**WORK REQUEST**
Every record below is to be repeated exactly, with the pictures left out.

★ ★ ★ ★ ★ ★ ★

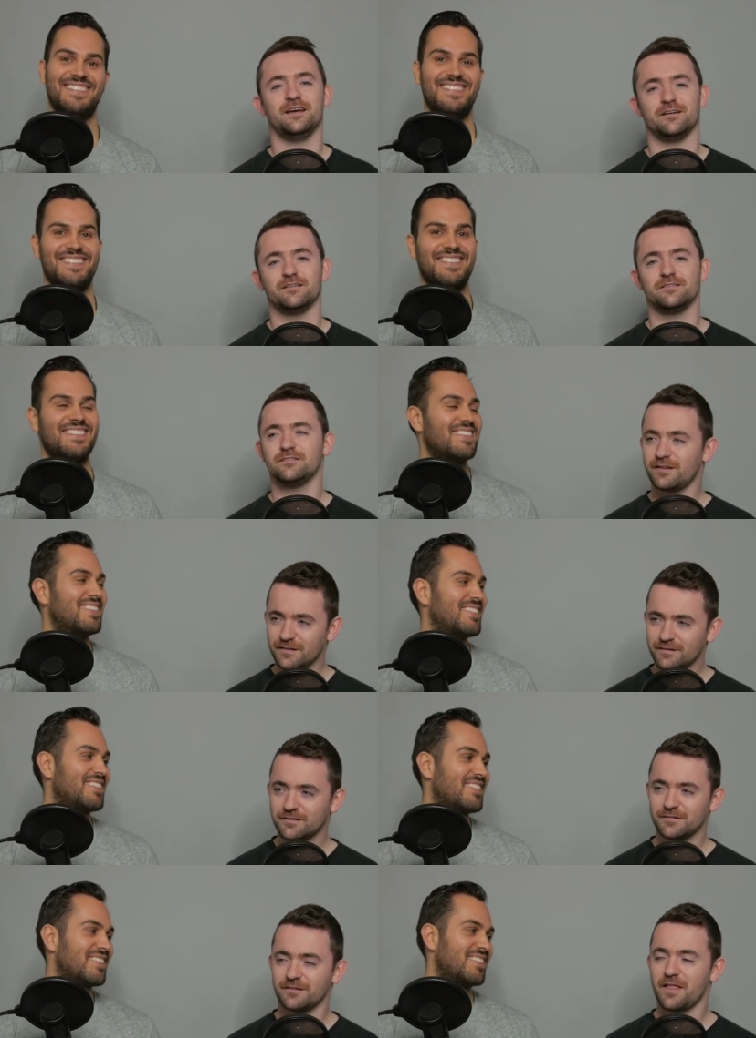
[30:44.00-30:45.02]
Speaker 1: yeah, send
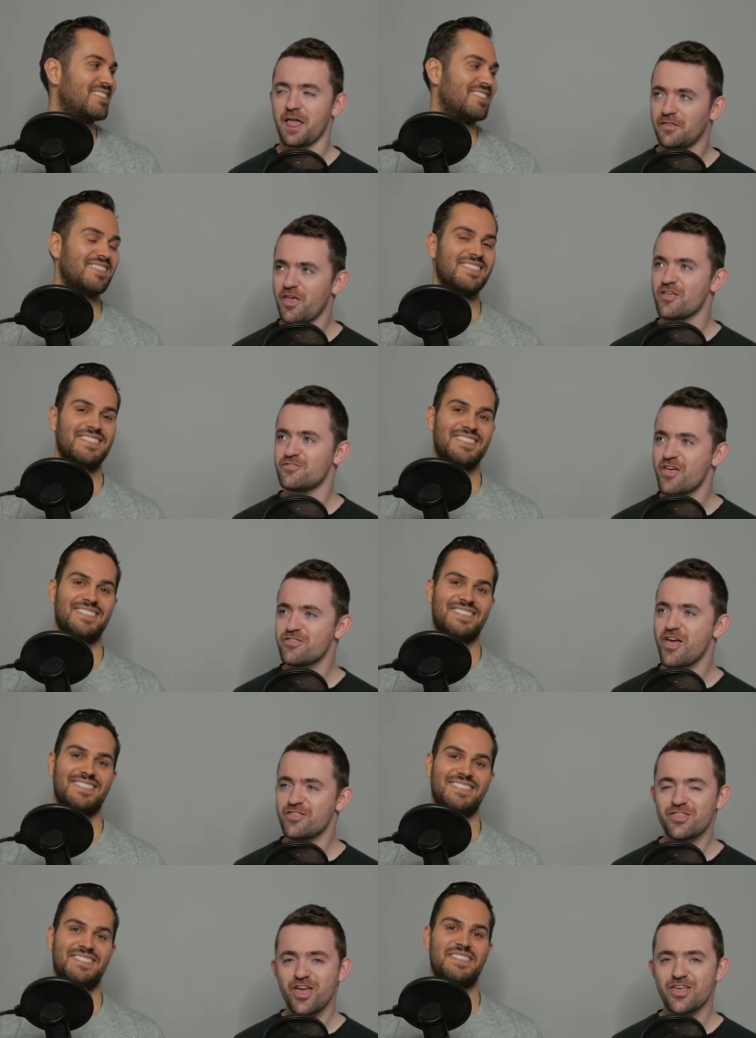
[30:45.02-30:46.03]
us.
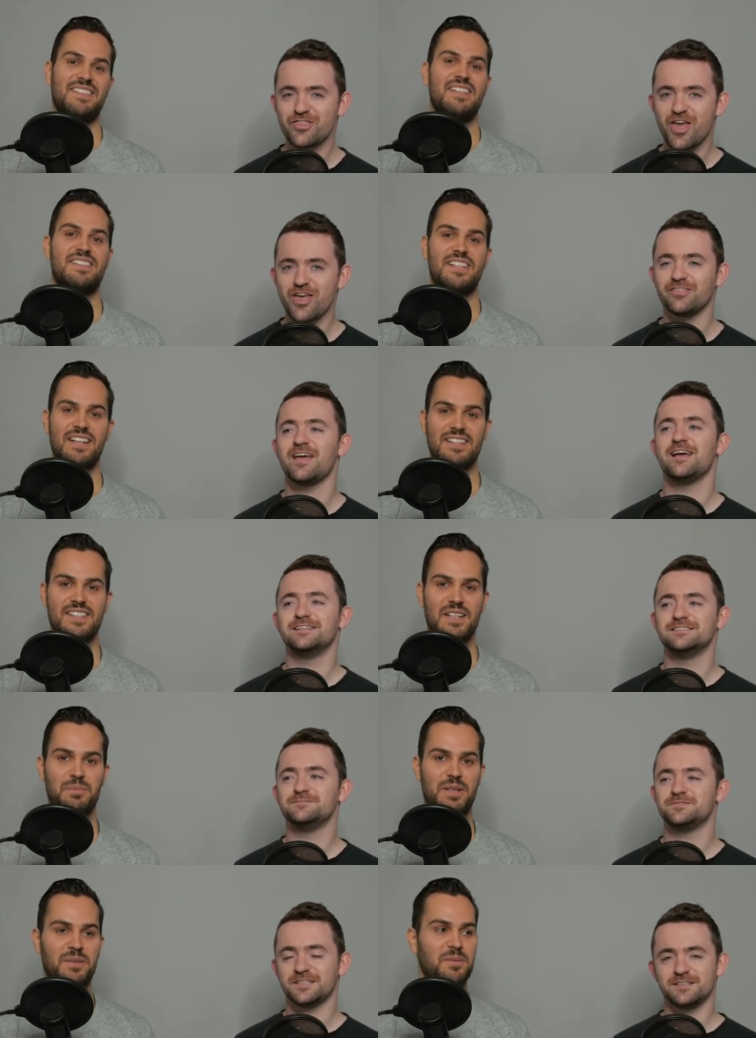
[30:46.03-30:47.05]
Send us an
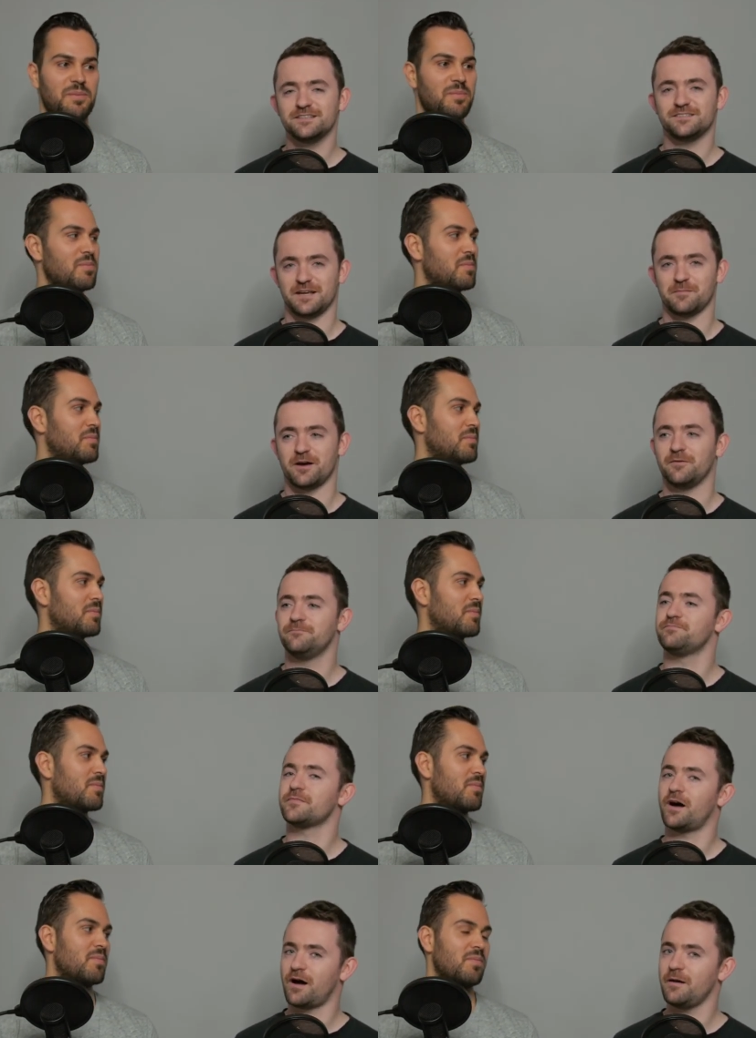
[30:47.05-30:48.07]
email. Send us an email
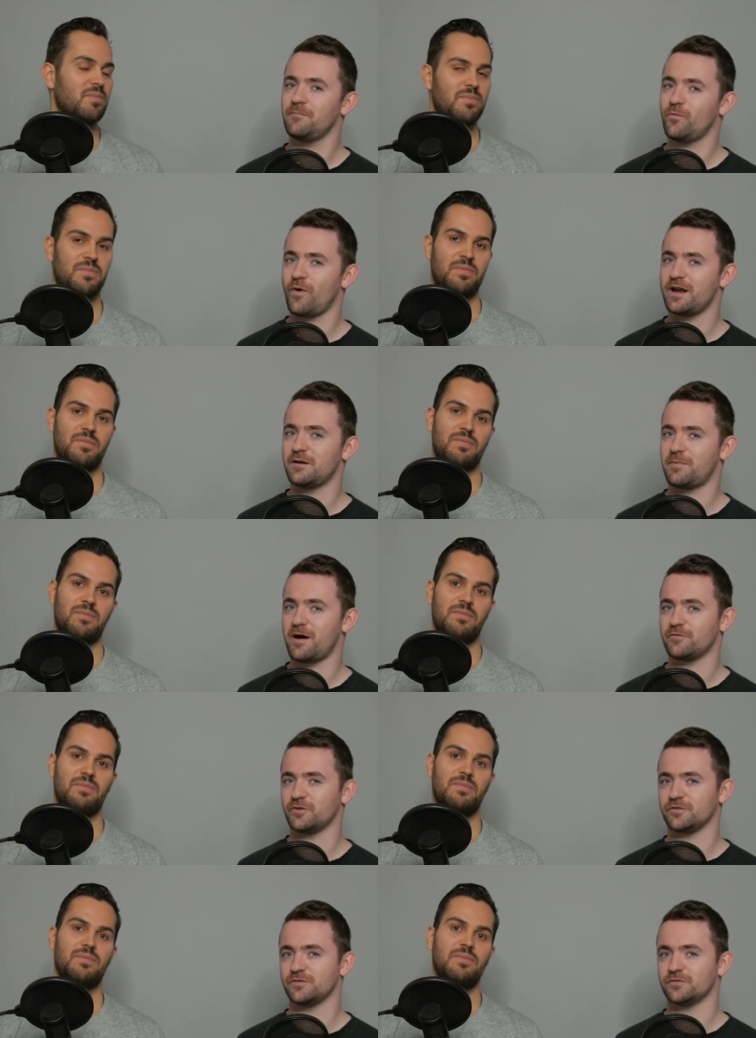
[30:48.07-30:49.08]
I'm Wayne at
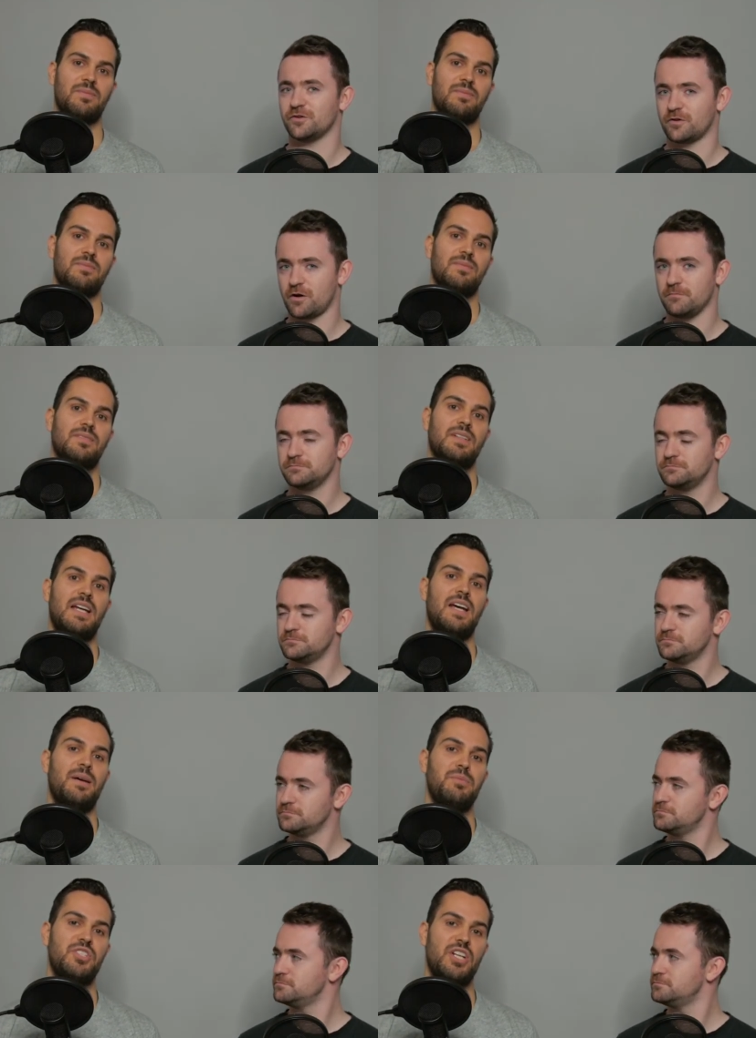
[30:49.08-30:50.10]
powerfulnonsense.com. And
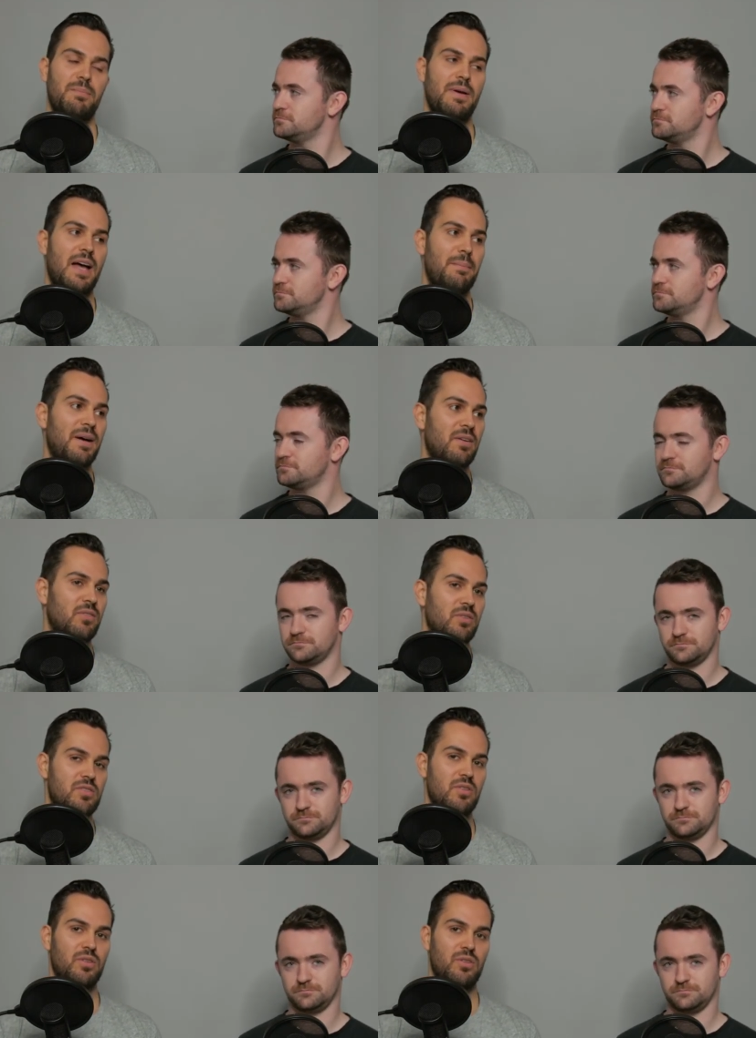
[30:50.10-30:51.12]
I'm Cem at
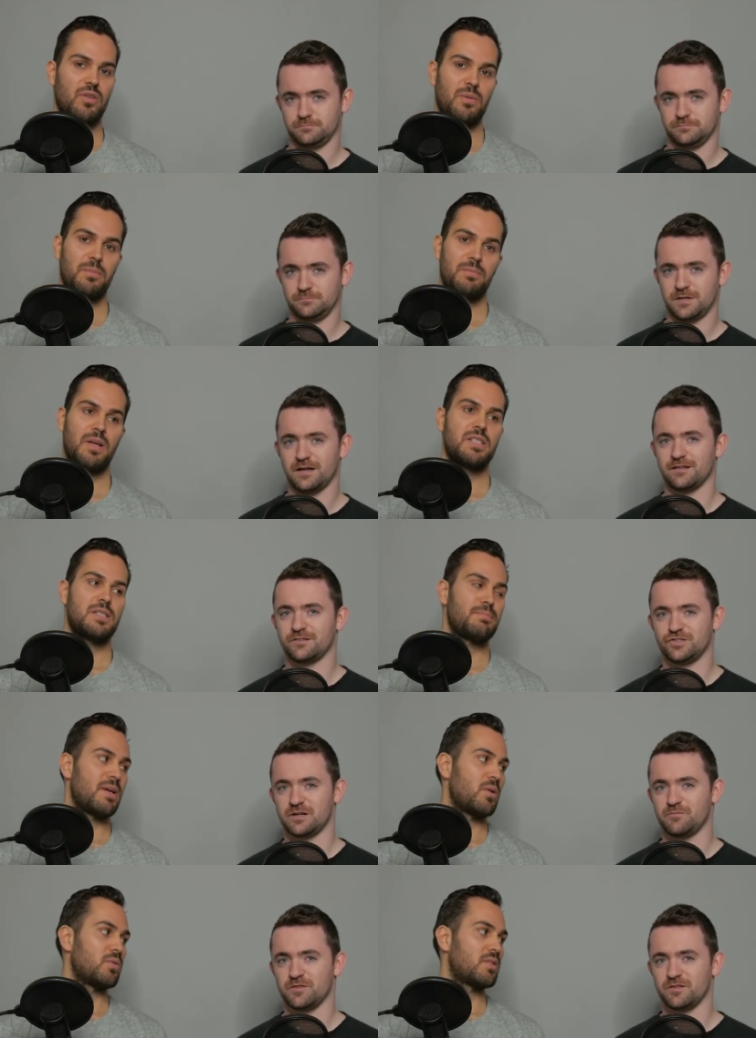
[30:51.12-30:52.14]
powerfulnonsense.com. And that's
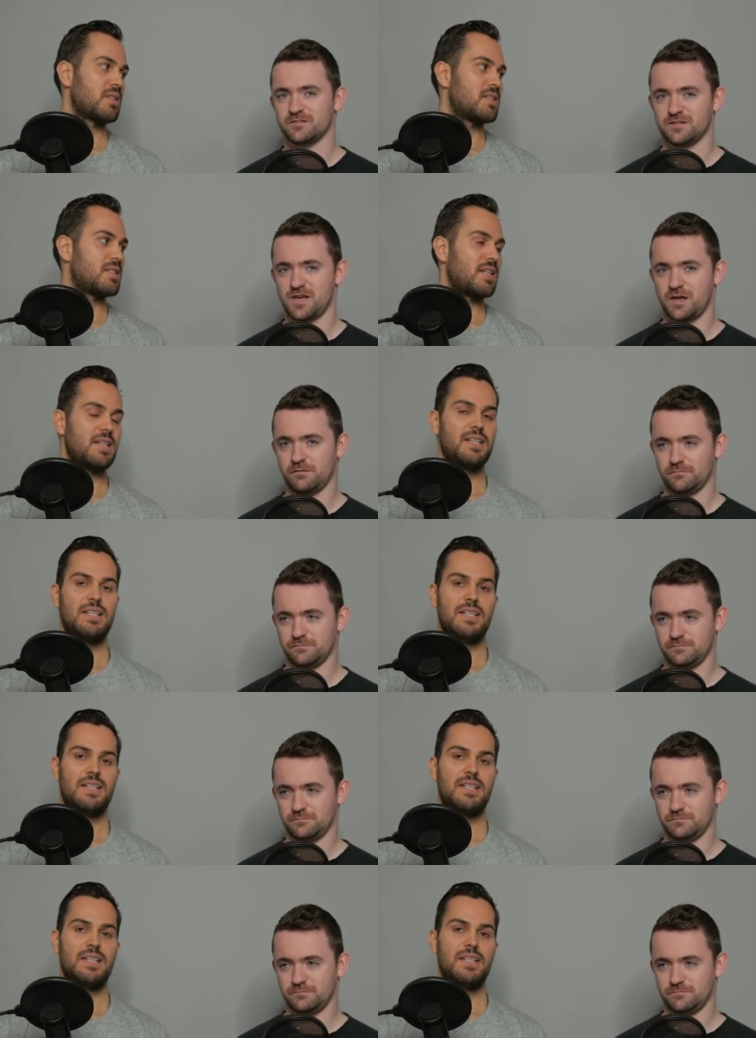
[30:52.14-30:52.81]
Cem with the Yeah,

★ ★ ★ ★ ★ ★ ★

**RESULT OF THIS EXERCISE**
[30:44.00-30:45.02]
Speaker 1: yeah, send
[30:45.02-30:46.03]
us.
[30:46.03-30:47.05]
Send us an
[30:47.05-30:48.07]
email. Send us an email
[30:48.07-30:49.08]
I'm Wayne at
[30:49.08-30:50.10]
powerfulnonsense.com. And
[30:50.10-30:51.12]
I'm Cem at
[30:51.12-30:52.14]
powerfulnonsense.com. And that's
[30:52.14-30:52.81]
Cem with the Yeah,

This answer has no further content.